__Exercise instructions__
No pictures in the copy. Write out the listing below exactly.

__Data for review__
- Opening Delimiter -
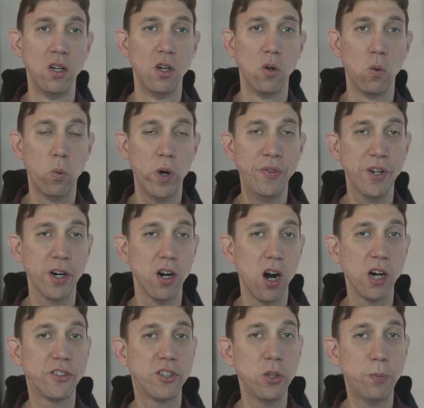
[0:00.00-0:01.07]
when there
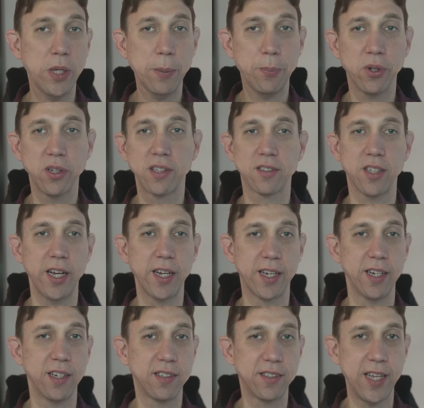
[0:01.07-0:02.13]
are 2 people, it's like
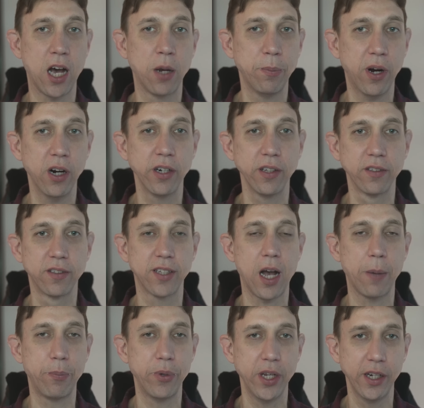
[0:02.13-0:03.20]
get a soundbar and
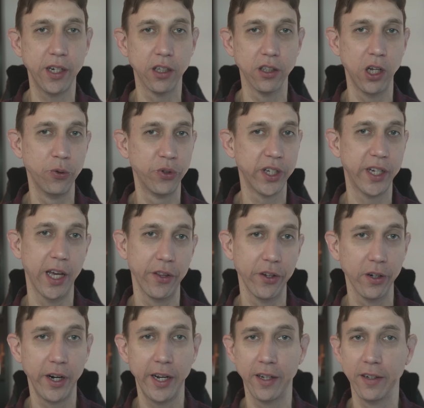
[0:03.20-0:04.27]
stop being alone
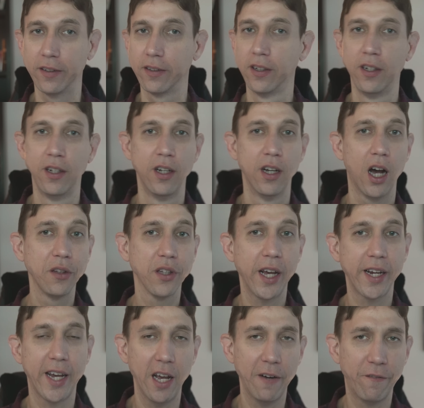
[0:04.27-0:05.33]
together. And
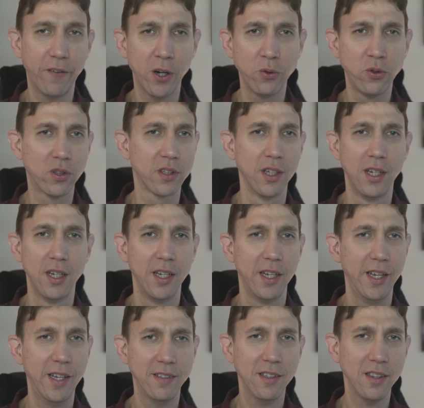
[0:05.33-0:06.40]
unlike headphones,
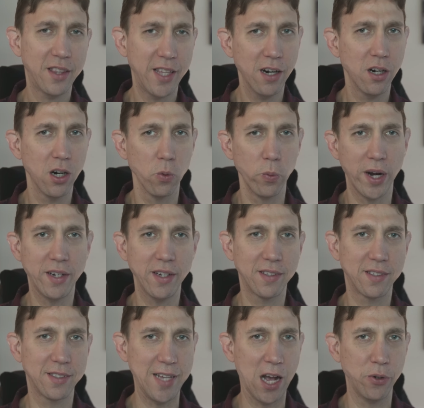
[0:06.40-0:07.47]
isn't there horrendous
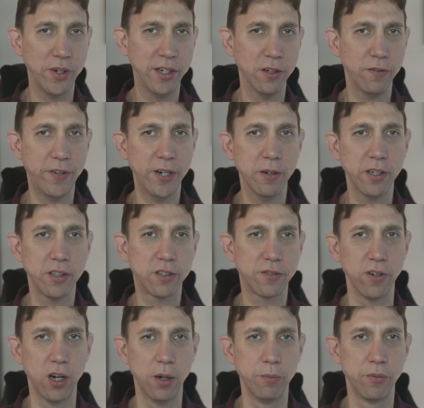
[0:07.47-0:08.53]
sound interference
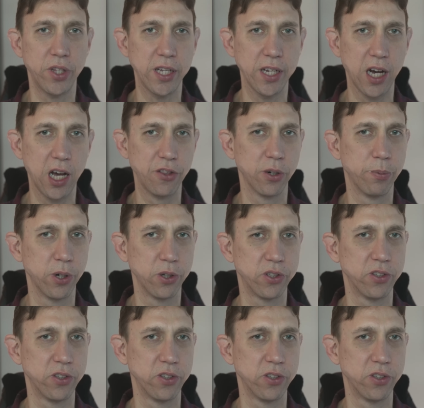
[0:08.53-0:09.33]
from the other person's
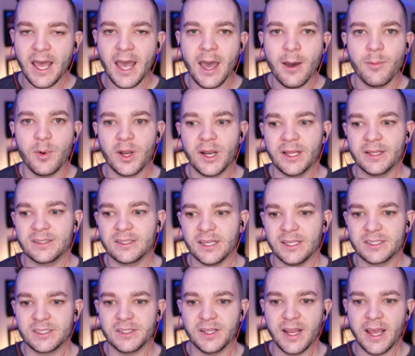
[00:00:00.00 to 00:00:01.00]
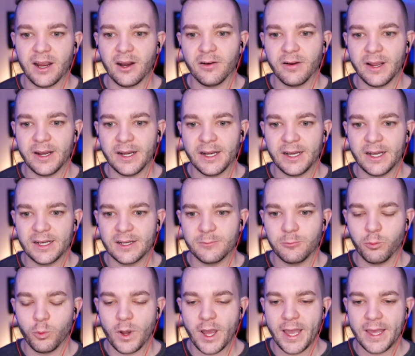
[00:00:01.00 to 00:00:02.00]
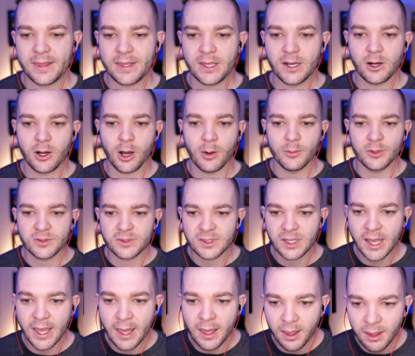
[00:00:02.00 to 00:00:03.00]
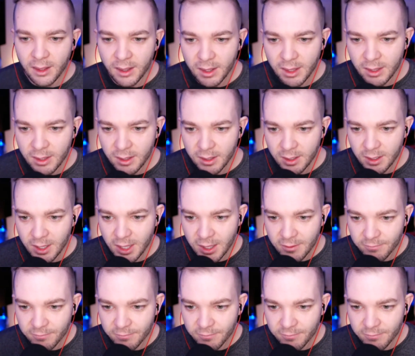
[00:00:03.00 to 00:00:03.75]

but it's narrated in a way that it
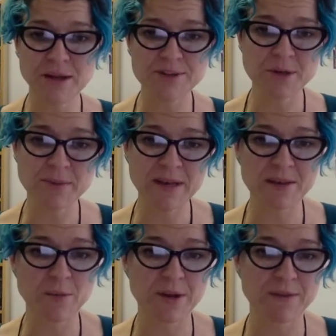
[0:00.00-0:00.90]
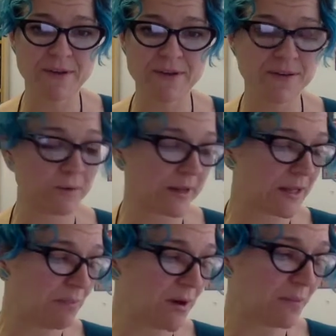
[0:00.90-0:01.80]
attributing the work of others
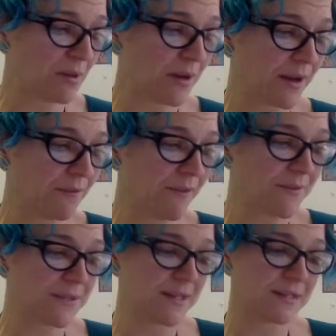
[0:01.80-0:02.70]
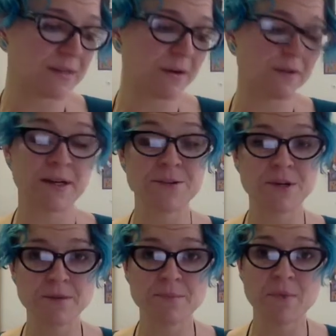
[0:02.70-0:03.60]
correctly by applying a referencing style. And I
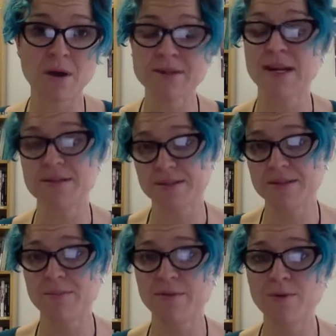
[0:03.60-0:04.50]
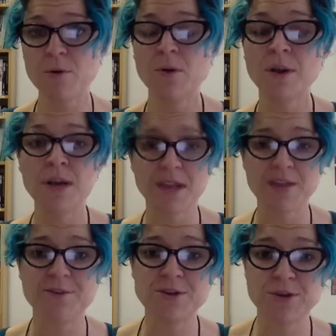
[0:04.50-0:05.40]
don't mind, as I said before,
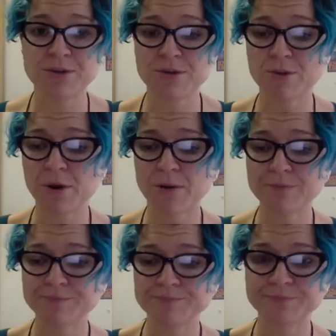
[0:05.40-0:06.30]
if you choose your own.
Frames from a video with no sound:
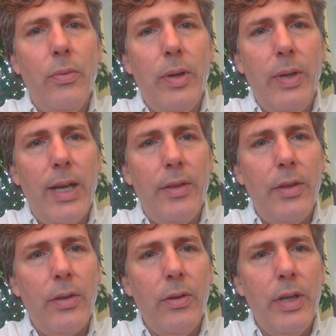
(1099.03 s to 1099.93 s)
We got the
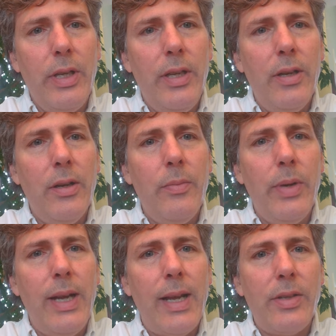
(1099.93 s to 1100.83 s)
current year
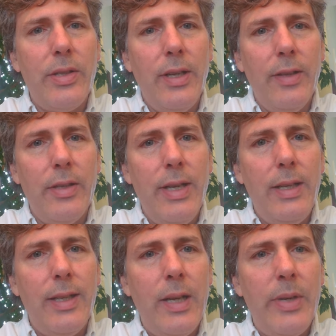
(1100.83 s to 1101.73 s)
by accessing this
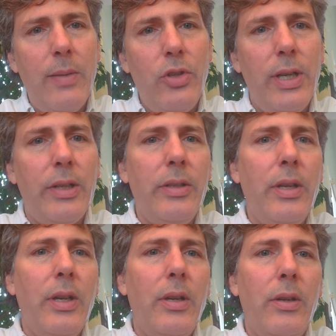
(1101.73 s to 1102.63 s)
datetime object.
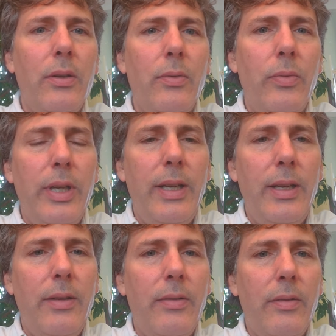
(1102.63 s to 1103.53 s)

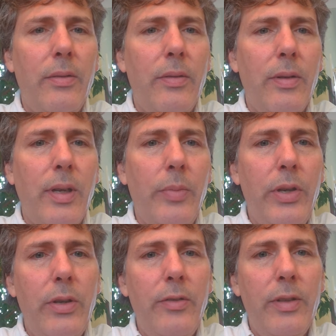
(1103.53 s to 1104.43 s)
We
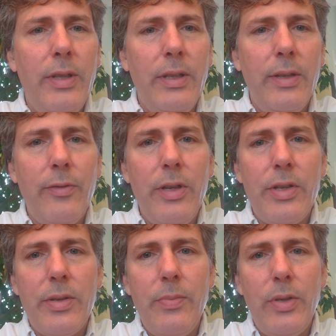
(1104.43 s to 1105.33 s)
computed the
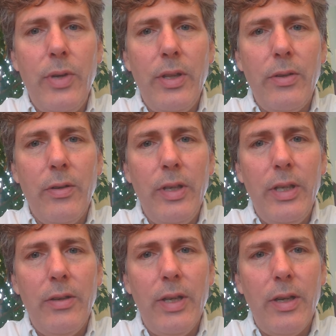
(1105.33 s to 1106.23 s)
difference between the current
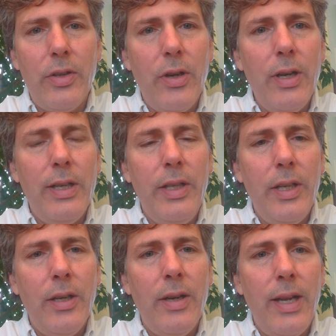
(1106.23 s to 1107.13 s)
year and our target
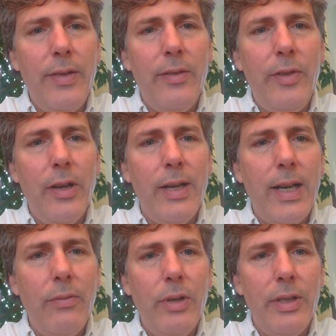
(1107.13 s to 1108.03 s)
year, and then figured
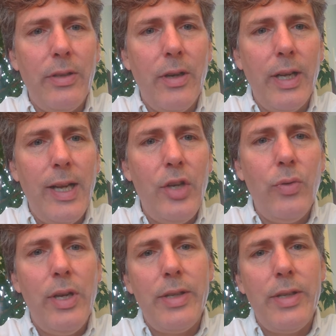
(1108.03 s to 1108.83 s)
out what the target age was.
- Closing Delimiter -
__Answer space__
[0:00.00-0:01.07]
when there
[0:01.07-0:02.13]
are 2 people, it's like
[0:02.13-0:03.20]
get a soundbar and
[0:03.20-0:04.27]
stop being alone
[0:04.27-0:05.33]
together. And
[0:05.33-0:06.40]
unlike headphones,
[0:06.40-0:07.47]
isn't there horrendous
[0:07.47-0:08.53]
sound interference
[0:08.53-0:09.33]
from the other person's
[00:00:00.00 to 00:00:01.00]
[00:00:01.00 to 00:00:02.00]
[00:00:02.00 to 00:00:03.00]
[00:00:03.00 to 00:00:03.75]

but it's narrated in a way that it
[0:00.00-0:00.90]
[0:00.90-0:01.80]
attributing the work of others
[0:01.80-0:02.70]
[0:02.70-0:03.60]
correctly by applying a referencing style. And I
[0:03.60-0:04.50]
[0:04.50-0:05.40]
don't mind, as I said before,
[0:05.40-0:06.30]
if you choose your own.
Frames from a video with no sound:
(1099.03 s to 1099.93 s)
We got the
(1099.93 s to 1100.83 s)
current year
(1100.83 s to 1101.73 s)
by accessing this
(1101.73 s to 1102.63 s)
datetime object.
(1102.63 s to 1103.53 s)

(1103.53 s to 1104.43 s)
We
(1104.43 s to 1105.33 s)
computed the
(1105.33 s to 1106.23 s)
difference between the current
(1106.23 s to 1107.13 s)
year and our target
(1107.13 s to 1108.03 s)
year, and then figured
(1108.03 s to 1108.83 s)
out what the target age was.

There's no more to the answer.